Someone can use this for bad purposes like emailing from a domain that they don’t own like my domain, nicsena.tk by using this project and they can pretend to be me or someone else at a domain too.
You’re both right, but that’s not the fault of aboutDavid’s project, it’s just a design feature of email generally. You can make an email appear to come from any address in the world, and it’s always been pretty easy to do so (with or without this project).
The burden is on email clients like Gmail, Outlook etc. to tell you whether or not an email is legitimate, and that’s why standards like DKIM exist. Emails that fail DKIM will usually go straight to junk/spam.
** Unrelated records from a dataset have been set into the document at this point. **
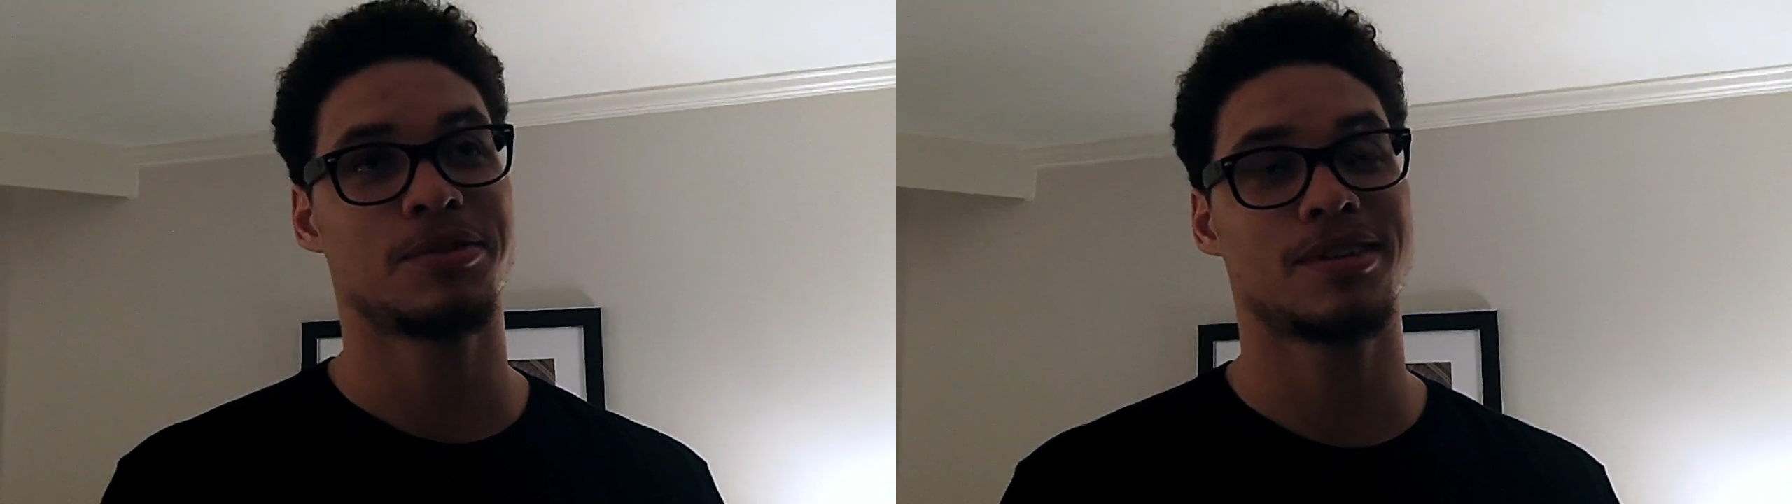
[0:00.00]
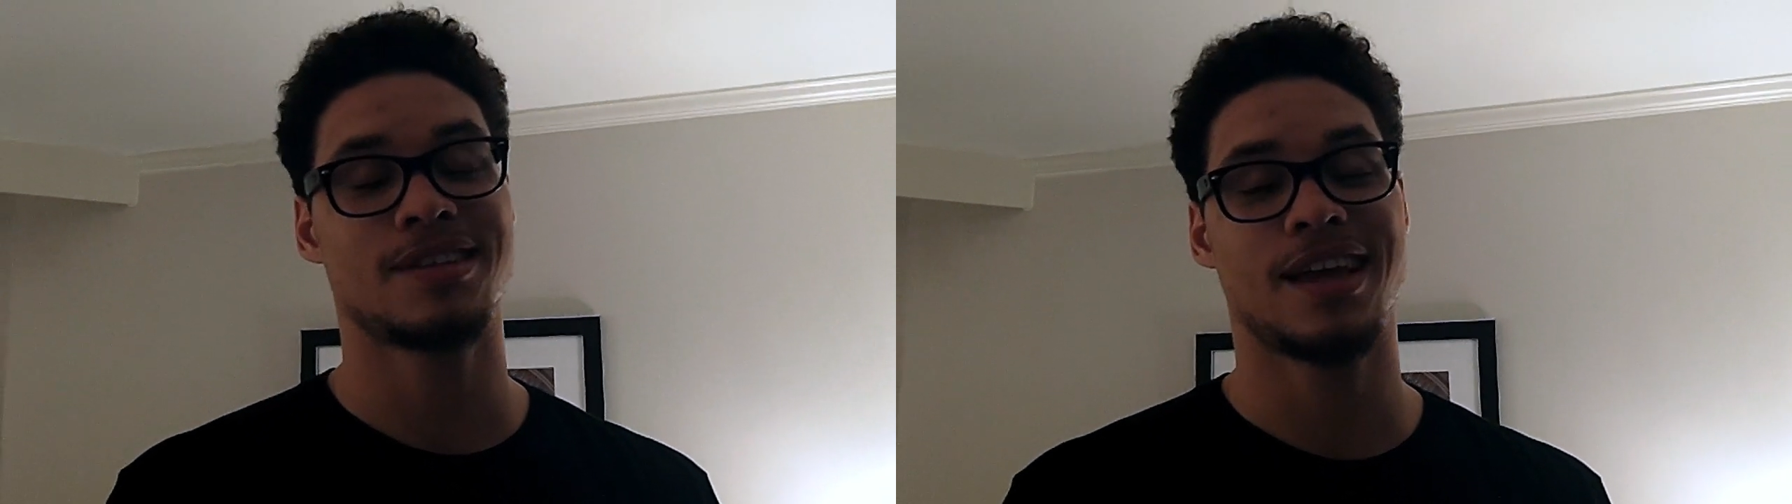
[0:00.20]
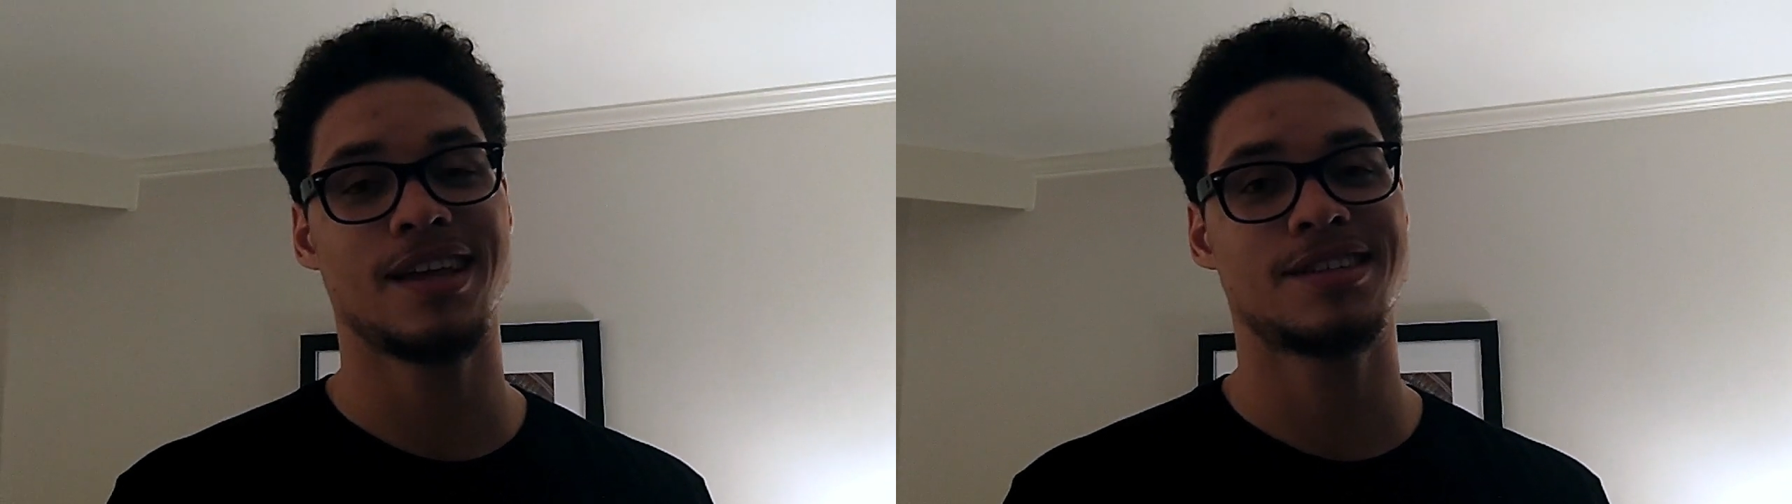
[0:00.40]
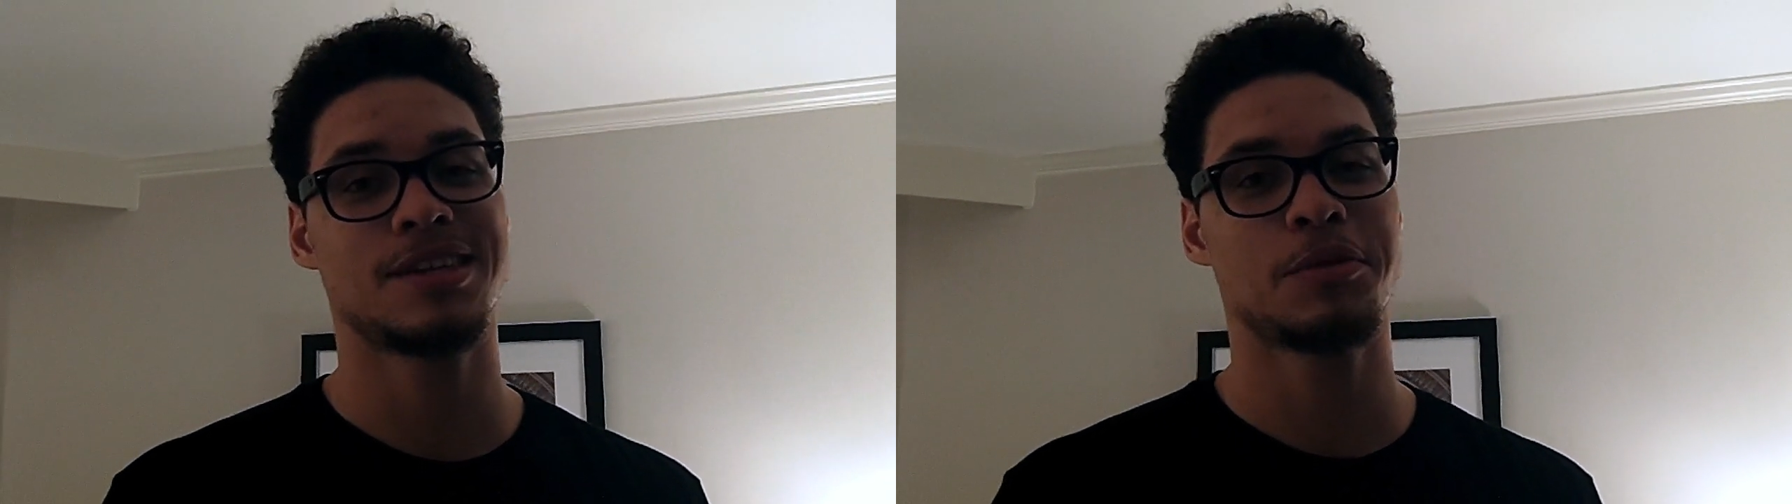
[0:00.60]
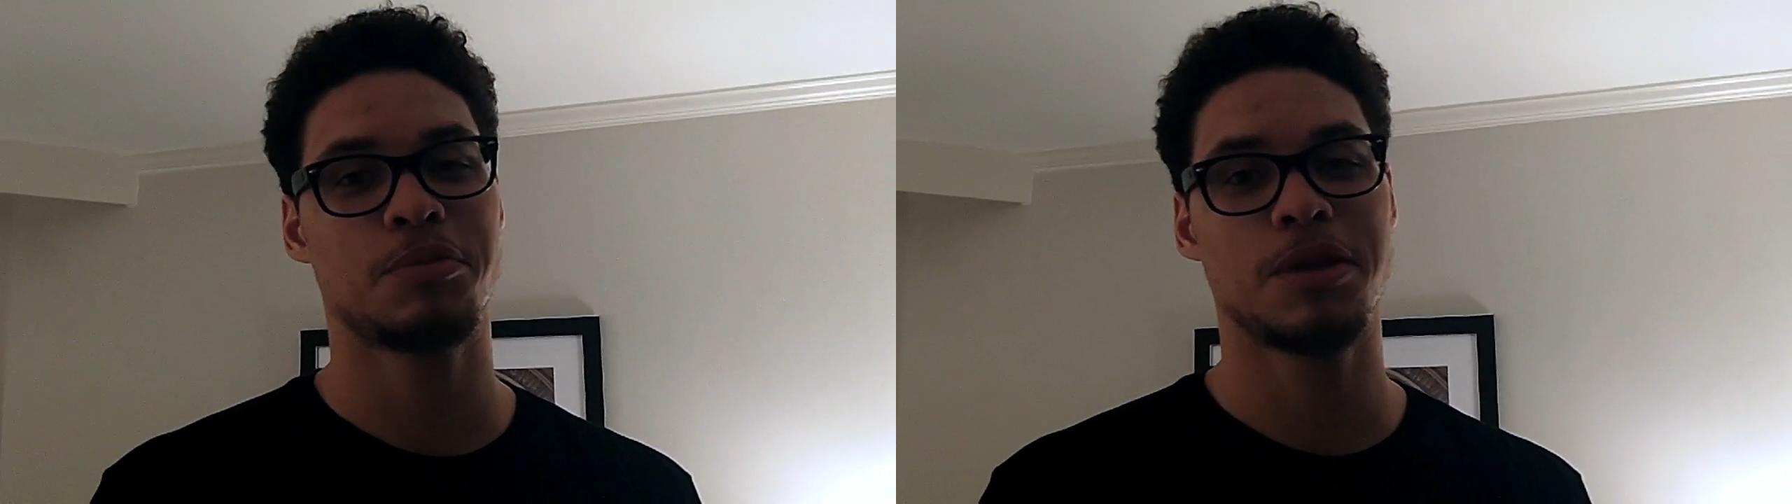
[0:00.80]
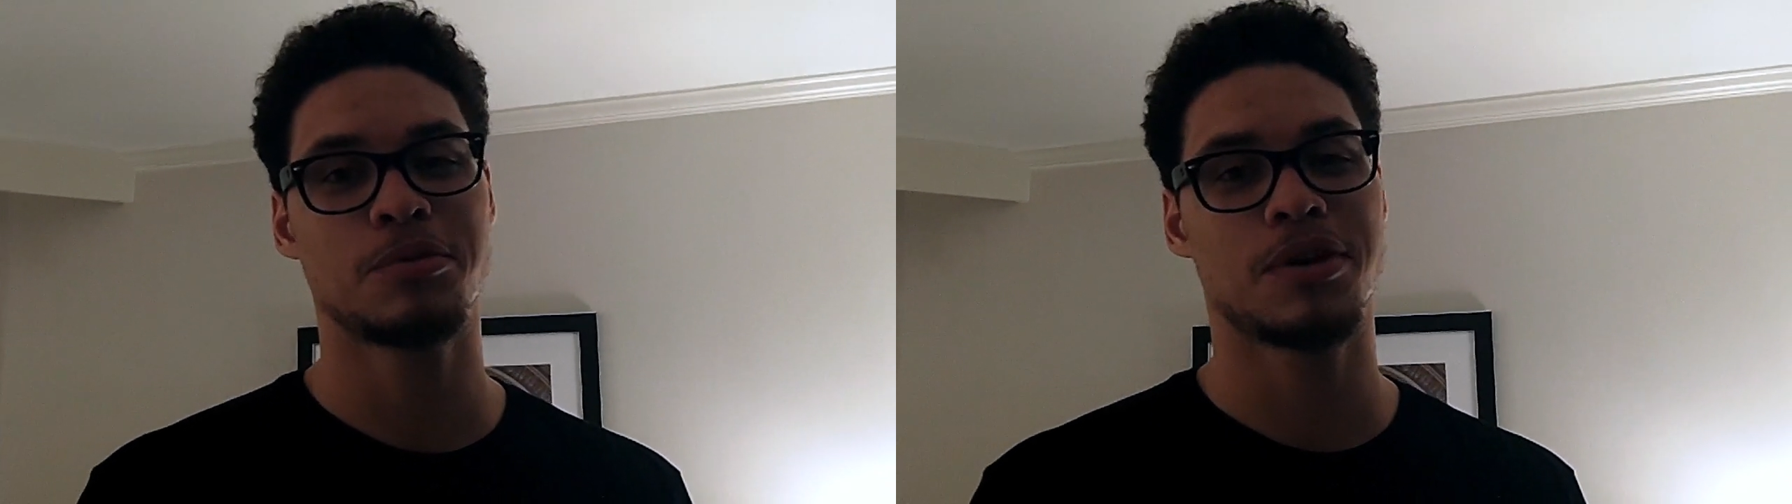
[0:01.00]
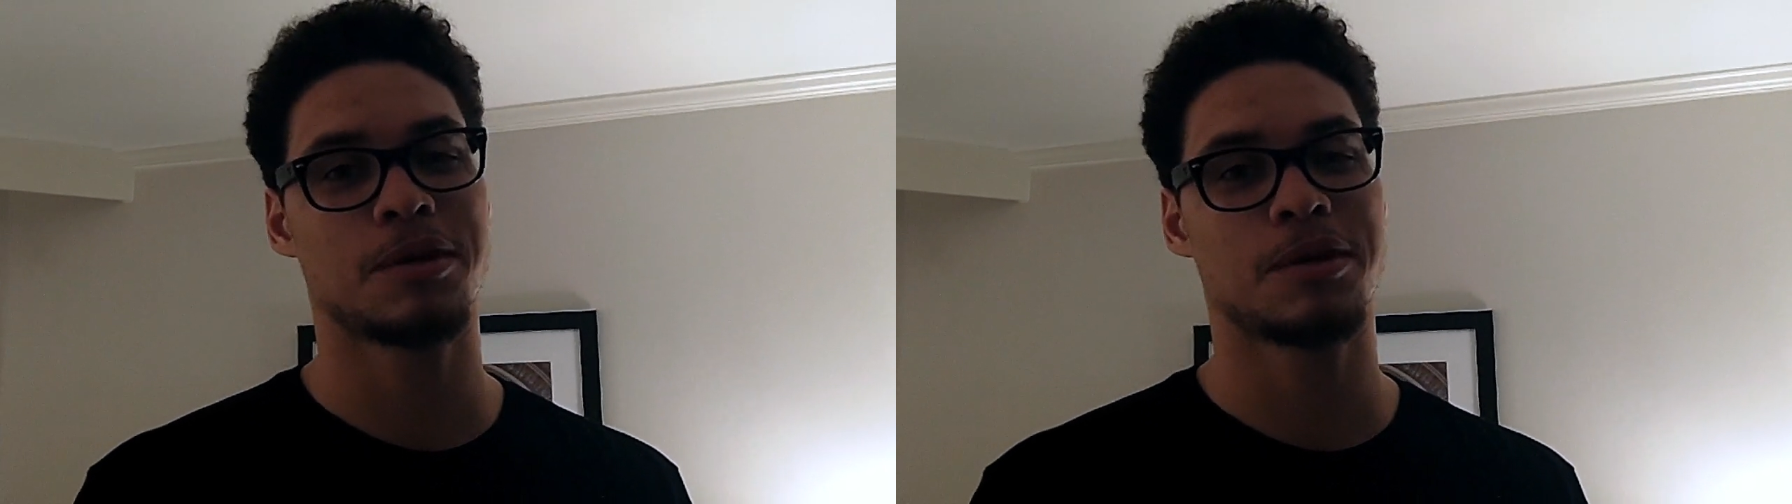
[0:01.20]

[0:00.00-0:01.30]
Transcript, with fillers: what 18 people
tl;dr - Not aboutDavid’s fault, it’s email’s fault. It’s always been this way. But it’s ok
IIRC ff the glitch.com domain has spf and dkim records in their DNS settings it should pretty much be impossible for anyone to spoof the email address.
EDIT Not impossible, more like the receiving end would verify that the email was actually sent by glitch.com and not some random place. A decent email provider will reject a mail that fails the dkim signature.
Yes, you’re right. But this could still happen to other business emails made by small organizations, new coders, and others. Like, i could be sending out random emails pretending to be big youtubers like Pewdiepie or DanTDM.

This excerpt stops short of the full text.